The following are popular disaster recovery configurations:
- Active-Active-Active (always-on) configuration
- Active-Active configuration
- Active-Hot standby configuration
- On-demand data recovery cluster configuration
Active-active-active configuration
This configuration is also called always-on. For critical application deployments with no tolerance for outages, you should use multiple Azure Data Explorer clusters across Azure paired regions. Set up ingestion, processing, and curation in parallel to all of the clusters. The cluster SKU must be the same across regions. Azure ensures that updates are rolled out and staggered across Azure paired regions. An Azure region outage doesn't cause an application outage. You might experience some latency or performance degradation.
| Configuration | RPO | RTO | Effort | Cost |
|---|---|---|---|---|
| Active-Active-Active-n | 0 hours | 0 hours | Lower | Highest |
Active-Active configuration
This configuration is identical to the active-active-active configuration, but only involves two Azure paired regions. Configure dual ingestion, processing, and curation. Users are routed to the nearest region. The cluster SKU must be the same across regions.
| Configuration | RPO | RTO | Effort | Cost |
|---|---|---|---|---|
| Active-Active | 0 hours | 0 hours | Lower | High |
Active-Hot standby configuration
The Active-Hot configuration is similar to the Active-Active configuration in dual ingest, processing, and curation. While the standby cluster is online for ingestion, process, and curation, it isn't available to query. The standby cluster doesn't need to be in the same SKU as the primary cluster. It can be of a smaller SKU and scale, which might result in it being less performant. In a disaster scenario, users are redirected to the standby cluster, which can optionally be scaled up to increase performance.

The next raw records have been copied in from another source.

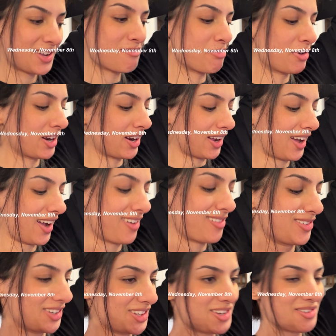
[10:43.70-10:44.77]
but I
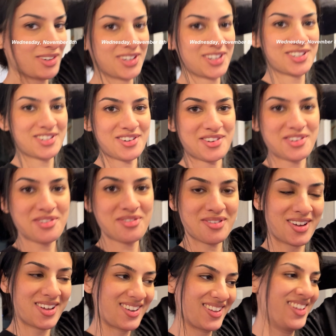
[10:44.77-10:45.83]
really want to show you
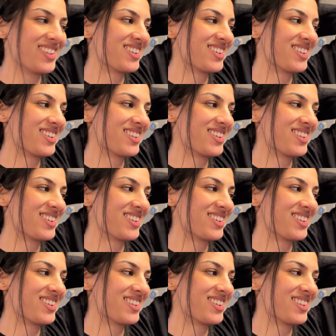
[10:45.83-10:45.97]
what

| Configuration | RPO | RTO | Effort | Cost |
|---|---|---|---|---|
| Active-Hot Standby | 0 hours | Low | Medium | Medium |
On-demand data recovery configuration
This solution offers the least recoverability (highest RPO and RTO), is the lowest in cost and highest in effort. In this configuration, there's no data recovery cluster. Configure continuous export of curated data (unless raw and intermediate data is also required) to a storage account that is configured GRS (Geo Redundant Storage). A data recovery cluster is spun up if there's a disaster recovery scenario. At that time, DDLs, configuration, policies, and processes are applied. Data is ingested from storage with the ingestion property kustoCreationTime to override the ingestion time that defaults to system time.
| Configuration | RPO | RTO | Effort | Cost |
|---|---|---|---|---|
| On-demand data recovery cluster | Highest | Highest | Highest | Lowest |
Summary of disaster recovery configuration options
| Configuration | Recoverability | RPO | RTO | Effort | Cost |
|---|---|---|---|---|---|
| Active-Active-Active-n | Highest | 0 hours | 0 hours | Lower | Highest |
| Active-Active | High | 0 hours | 0 hours | Lower | High |
| Active-Hot Standby | Medium | 0 hours | Low | Medium | Medium |
| On-demand data recovery cluster | Lowest | Highest | Highest | Highest | Lowest |
Best practices
Regardless of which disaster recovery configuration is chosen, follow these best practices:
- All database objects, policies, and configurations should be persisted in source control so they can be released to the cluster from your release automation tool. For more information, see Azure DevOps support for Azure Data Explorer.
- Design, develop, and implement validation routines to ensure all clusters are in-sync from a data perspective. Azure Data Explorer supports cross cluster joins. A simple count or rows across tables can help validate.
- Release procedures should involve governance checks and balances that ensure mirroring of the clusters.
- Be fully cognizant of what it takes to build a cluster from scratch.
- Create a checklist of deployment units. Your list is unique to your needs, but should include: deployment scripts, ingestion connections, BI tools, and other important configurations.